::: THE DATA
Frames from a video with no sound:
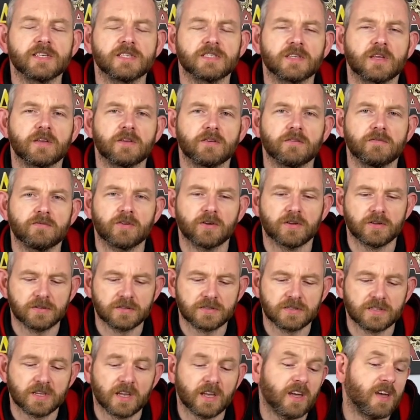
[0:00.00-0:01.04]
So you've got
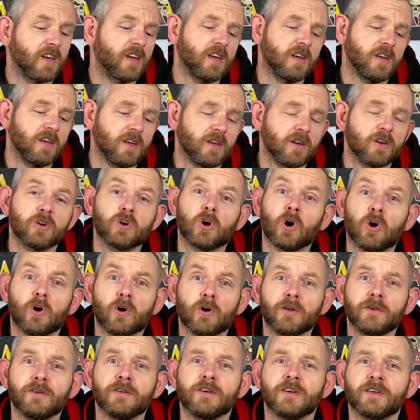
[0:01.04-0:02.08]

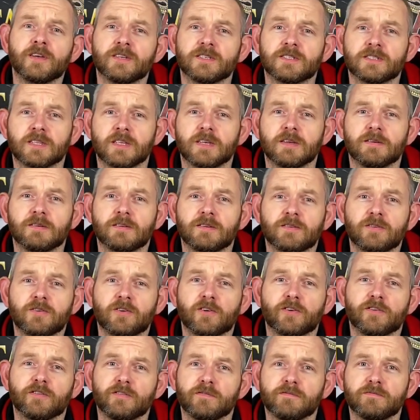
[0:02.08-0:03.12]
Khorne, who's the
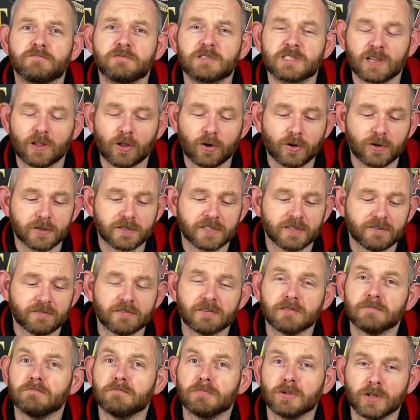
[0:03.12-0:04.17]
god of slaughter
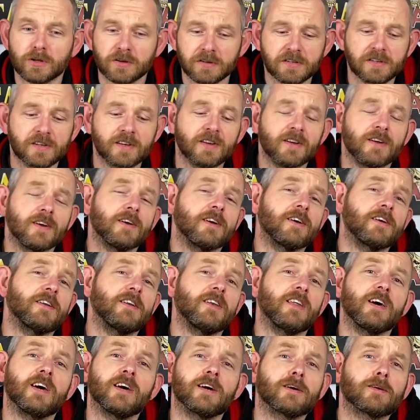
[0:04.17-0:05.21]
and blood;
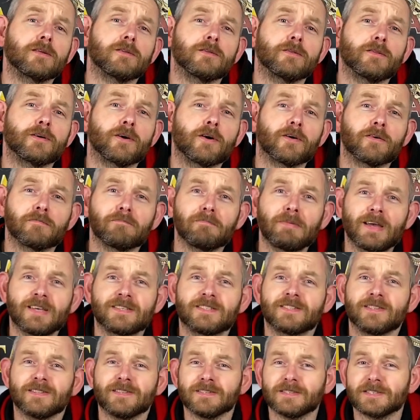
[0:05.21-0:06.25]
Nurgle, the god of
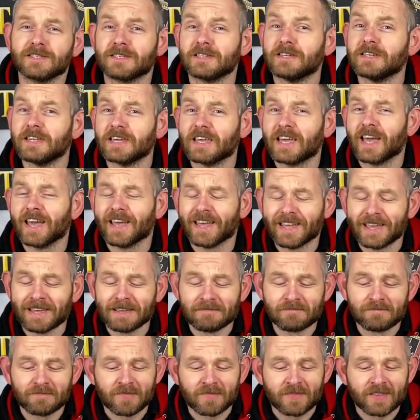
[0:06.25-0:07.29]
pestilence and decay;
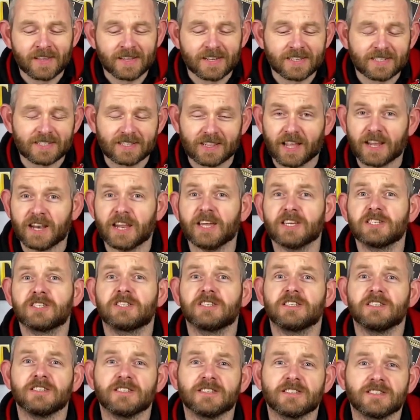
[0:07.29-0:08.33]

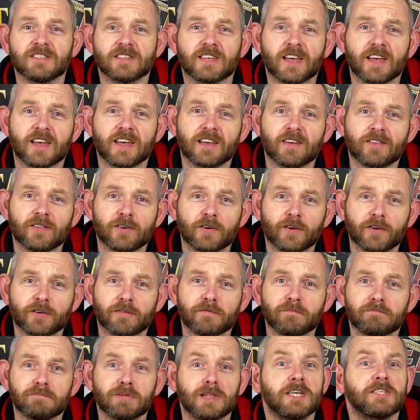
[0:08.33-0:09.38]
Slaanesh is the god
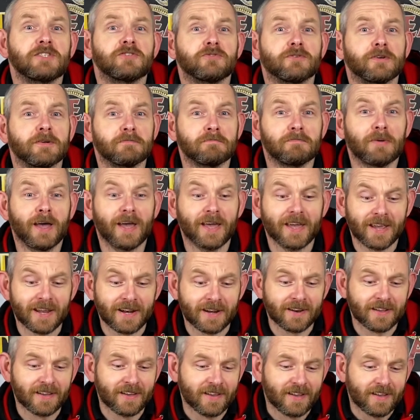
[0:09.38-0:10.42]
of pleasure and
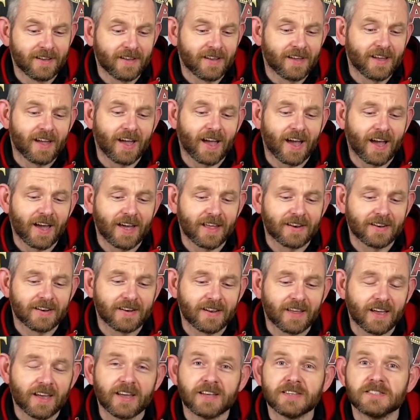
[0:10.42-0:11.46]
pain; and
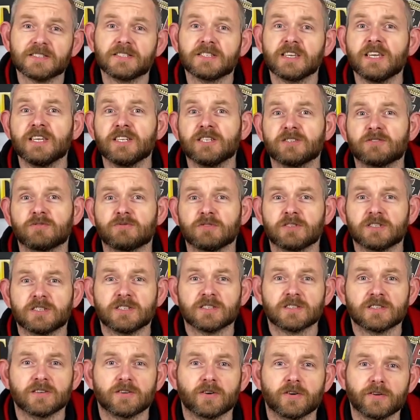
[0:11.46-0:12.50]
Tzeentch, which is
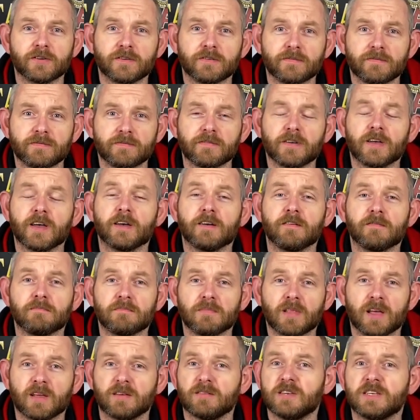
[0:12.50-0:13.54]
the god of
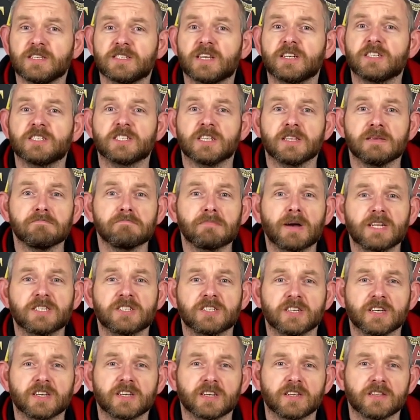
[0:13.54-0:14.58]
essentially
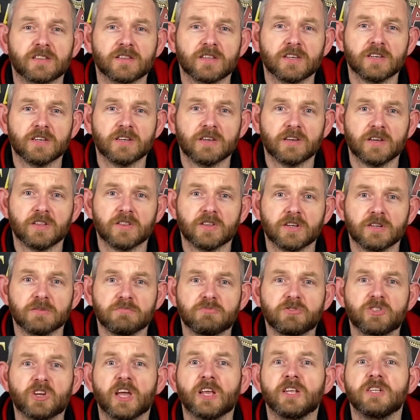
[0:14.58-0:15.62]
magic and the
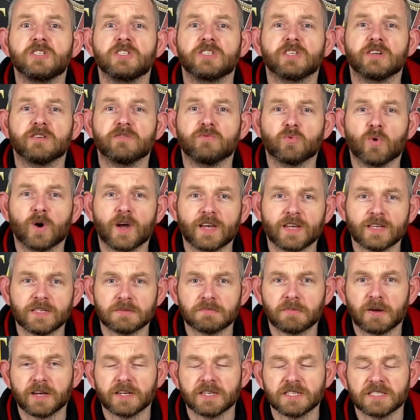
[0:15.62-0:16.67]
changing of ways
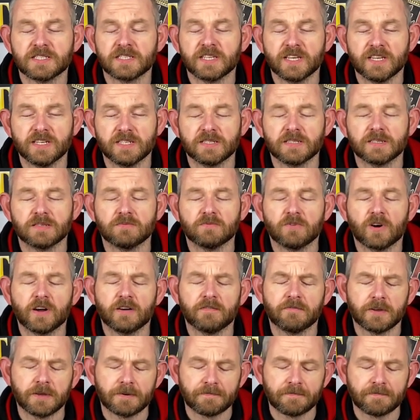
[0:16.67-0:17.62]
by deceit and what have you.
::::::
- WHAT IS EXPECTED
Omitting the pictures, copy each record above exactly as it stands.

- SOLUTION FOR THIS PROBLEM
Frames from a video with no sound:
[0:00.00-0:01.04]
So you've got
[0:01.04-0:02.08]

[0:02.08-0:03.12]
Khorne, who's the
[0:03.12-0:04.17]
god of slaughter
[0:04.17-0:05.21]
and blood;
[0:05.21-0:06.25]
Nurgle, the god of
[0:06.25-0:07.29]
pestilence and decay;
[0:07.29-0:08.33]

[0:08.33-0:09.38]
Slaanesh is the god
[0:09.38-0:10.42]
of pleasure and
[0:10.42-0:11.46]
pain; and
[0:11.46-0:12.50]
Tzeentch, which is
[0:12.50-0:13.54]
the god of
[0:13.54-0:14.58]
essentially
[0:14.58-0:15.62]
magic and the
[0:15.62-0:16.67]
changing of ways
[0:16.67-0:17.62]
by deceit and what have you.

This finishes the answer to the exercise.